While there is accumulating evidence to suggest that long-term diet is a primary driver of gut microbiome composition, most of these observations are from cross-sectional studies, said the authors.
Indeed, they noted that multiple reports demonstrate that it is in the first three years of life that diet – together with other factors – appears to have the greatest impact on the ecology of our gut bacteria.
“By three years of age, a more stable and adult-like microbial signature is thought to have been established with greater resistance to perturbations,” they said – adding that more recent evidence does also suggest that our guts may undergo more prolonged development past early childhood, with bacterial diversity of children aged six to twelve year olds known to be greater than those of healthy adults.
“Despite a tendency for microbial stability in adulthood, nutrient quality and quantity may still impact and derail the gut microbiota,” wrote Le Roy her and colleagues – noting that habitual diet has been shown to be associated with a distinct compositional enterotype, while short-term dietary intake has not.
“Our understanding of the duration required for a dietary intervention to have an enduring impact on the gut microbiota, and consequently health, is hampered by several limitations,” they added.

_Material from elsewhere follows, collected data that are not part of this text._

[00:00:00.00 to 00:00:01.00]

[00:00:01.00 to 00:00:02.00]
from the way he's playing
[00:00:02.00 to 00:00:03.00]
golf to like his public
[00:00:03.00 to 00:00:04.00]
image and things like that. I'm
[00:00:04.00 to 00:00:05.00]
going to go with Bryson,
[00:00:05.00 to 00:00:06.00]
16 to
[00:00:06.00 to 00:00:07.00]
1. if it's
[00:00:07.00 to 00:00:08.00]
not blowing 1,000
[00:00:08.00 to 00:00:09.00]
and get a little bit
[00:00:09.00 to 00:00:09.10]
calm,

There is a distinct lack of long-term human studies, or even follow-up data from previous short term studies of short-term dietary interventions, they warned.

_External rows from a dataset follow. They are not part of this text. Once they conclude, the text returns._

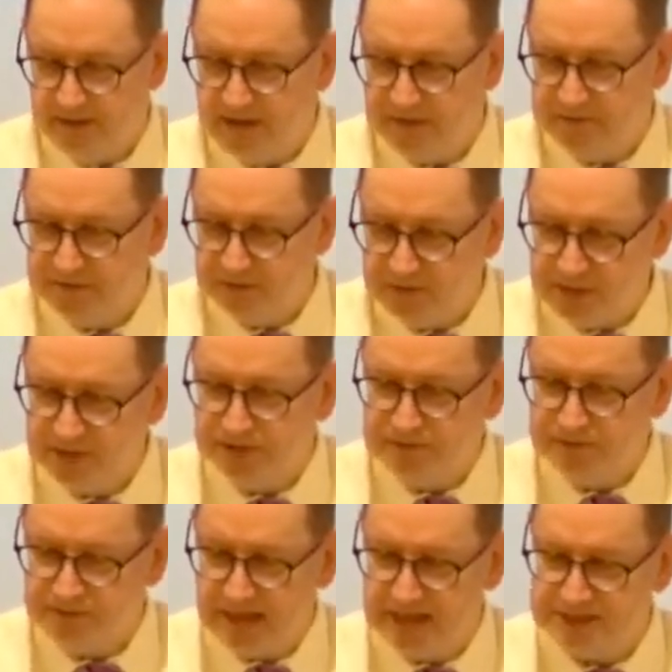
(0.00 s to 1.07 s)
of the Greek
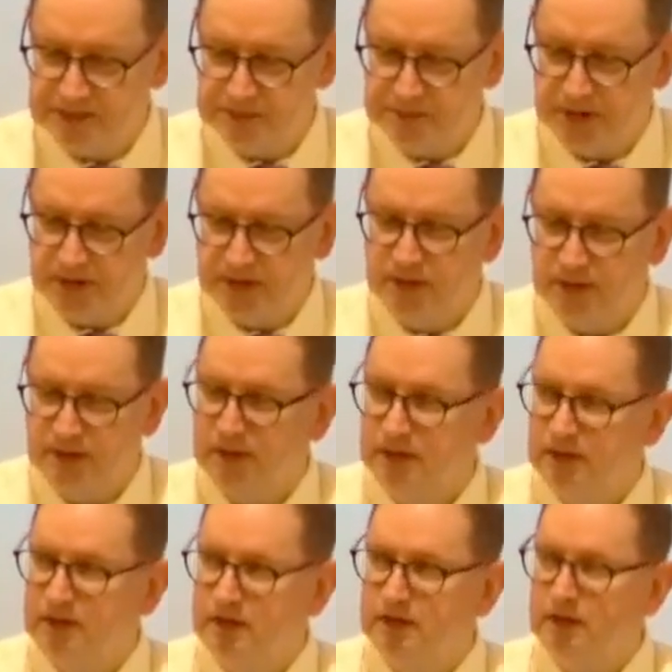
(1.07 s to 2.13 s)
New Testament
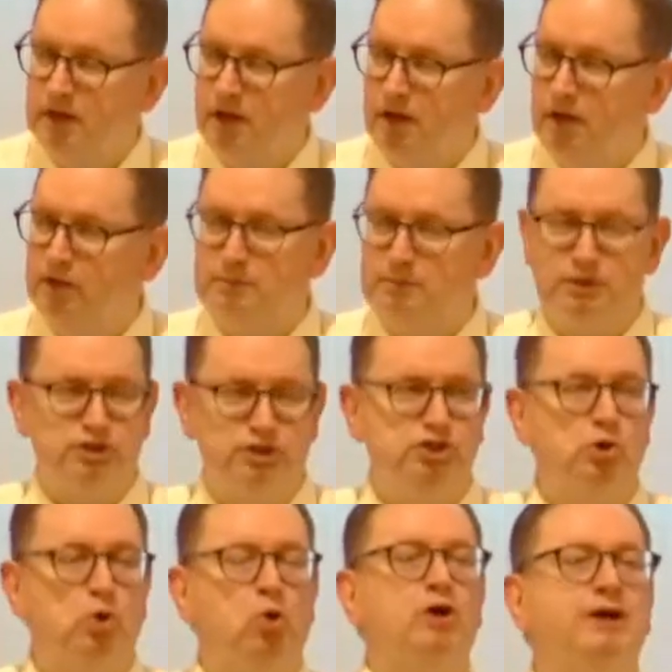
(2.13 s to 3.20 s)
called the
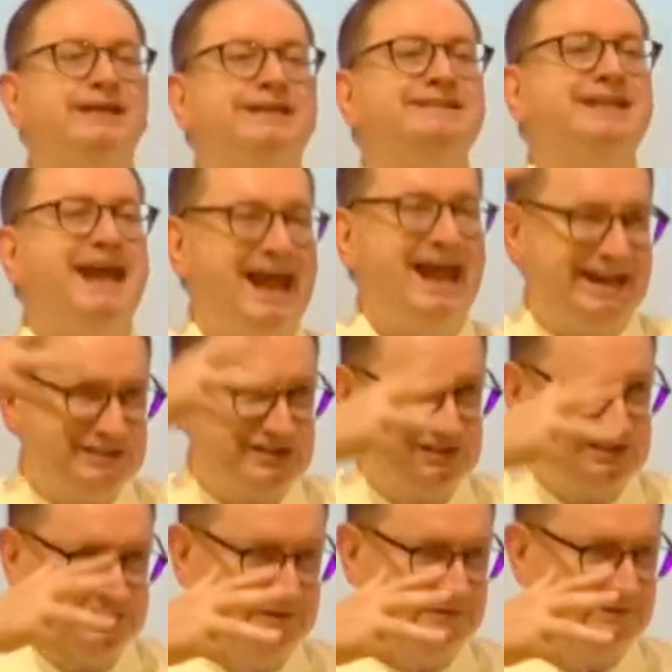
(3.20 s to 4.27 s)
majority
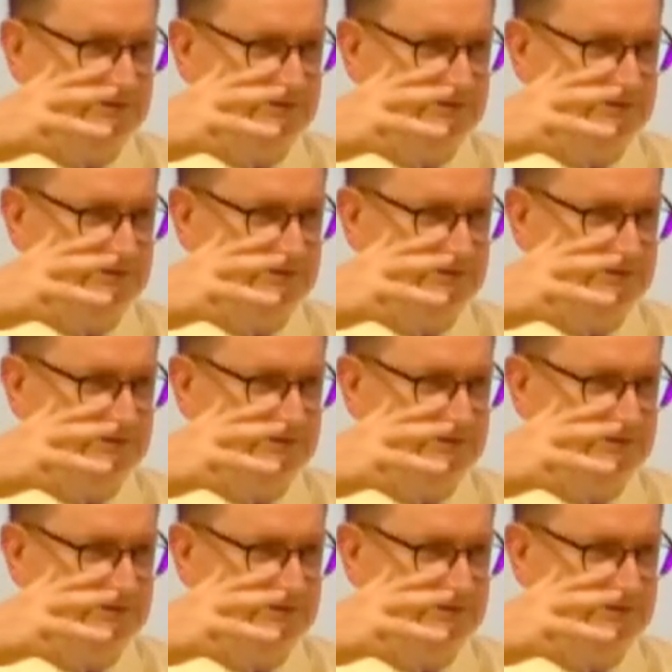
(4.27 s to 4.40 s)
text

Furthermore, a number of studies suggest that our microbiome may be responsive or non-responsive to a particular dietary intervention based on the presence or absence of particular bacteria – for example fibre-degrading – within their core microbial population.
This can result in mixed outcomes for studies, the King’s College researchers noted – adding that an inter-generational decrease in fibre has also been shown to lead to a reduction or extinction of certain fibre-degrading bacteria in mouse models.

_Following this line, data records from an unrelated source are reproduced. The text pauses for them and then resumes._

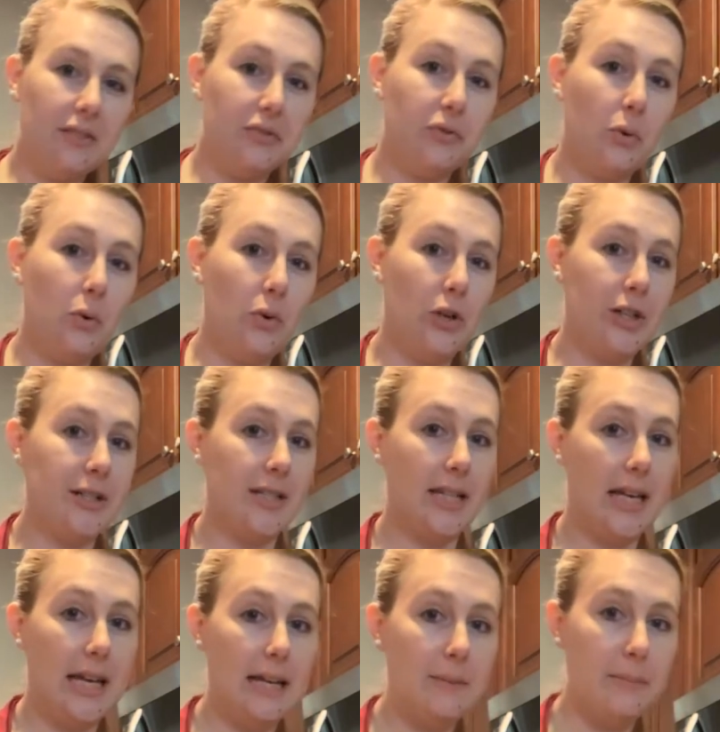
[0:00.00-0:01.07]
for
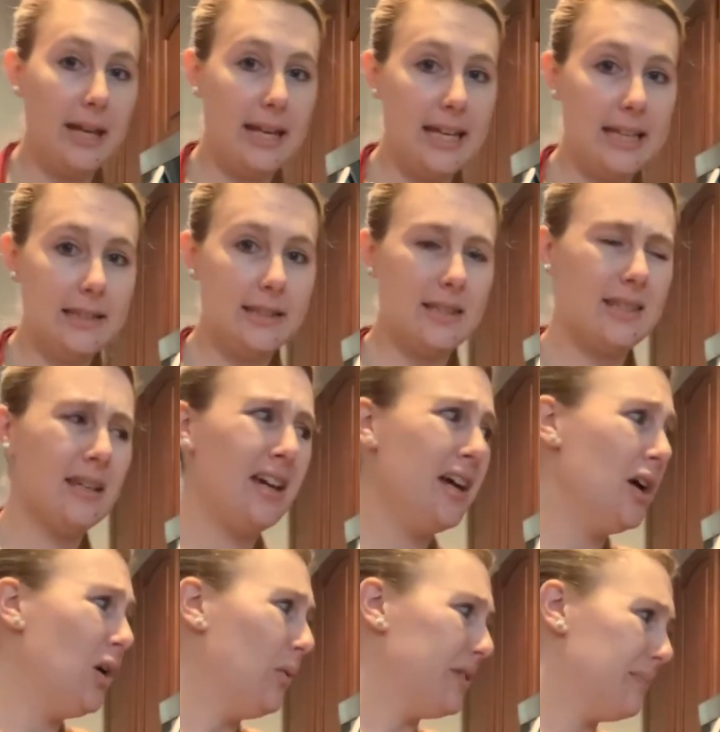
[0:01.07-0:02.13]
10 minutes.
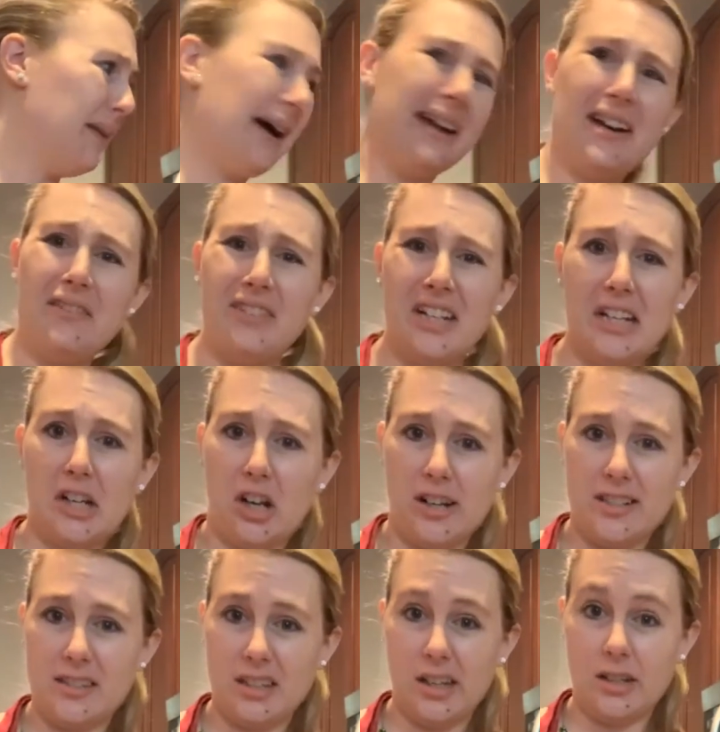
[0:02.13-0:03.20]
With my oven,
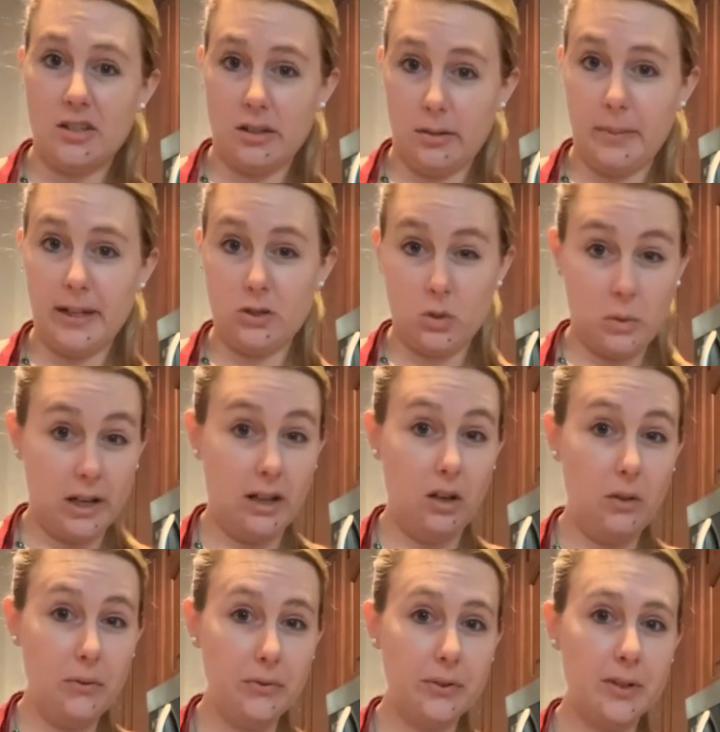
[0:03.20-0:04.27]
it took about
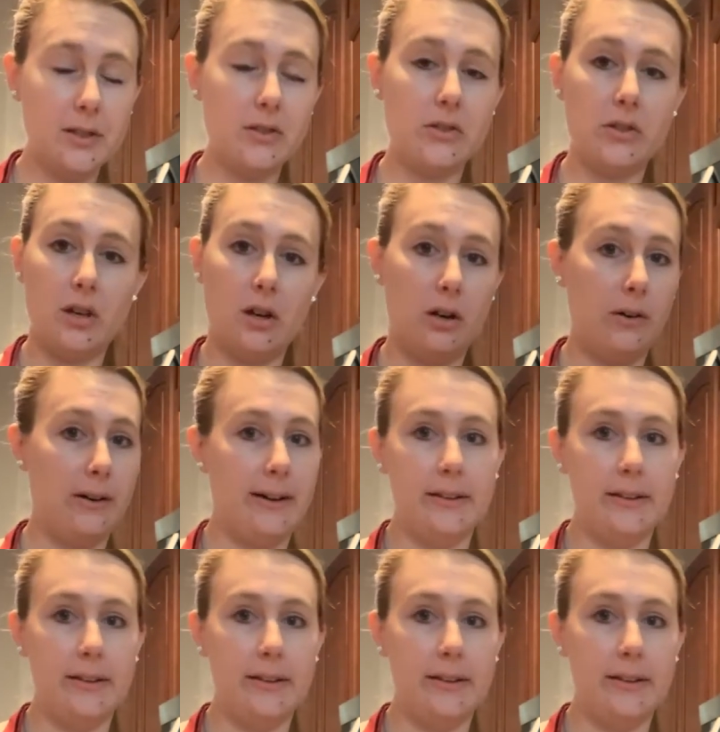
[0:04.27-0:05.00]
12. So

Finally, they noted that traditionally research has focused on the study of broad dietary indices or single and combined nutrients rather than foods within the context of specific dietary patterns.
“These approaches fail to acknowledge the synergistic effect within food matrixes.”
“Capturing the complexity of diet itself remains a challenge that is not yet close to being overcome.”
Le Roy and colleagues warned that present knowledge of how our dietary habits impact our gut microbiome in the long-term is limited both by the lack of long-term dietary studies and interventions with multiple faecal sample timepoints and post-intervention follow-ups.
Additionally, they reiterated that heterogeneity of research outcomes has impeded further insight into these diet–microbiota relations, ‘likely due to personalised responses of the host microbiota.’
They said that stratifying study participants into ‘responders’ and ‘non-responders’ based on their baseline microbial profile may improve future research outcomes.
“The wide range of individual microbial profiles should be acknowledged in order to explore personalised therapeutic strategies,” they concluded.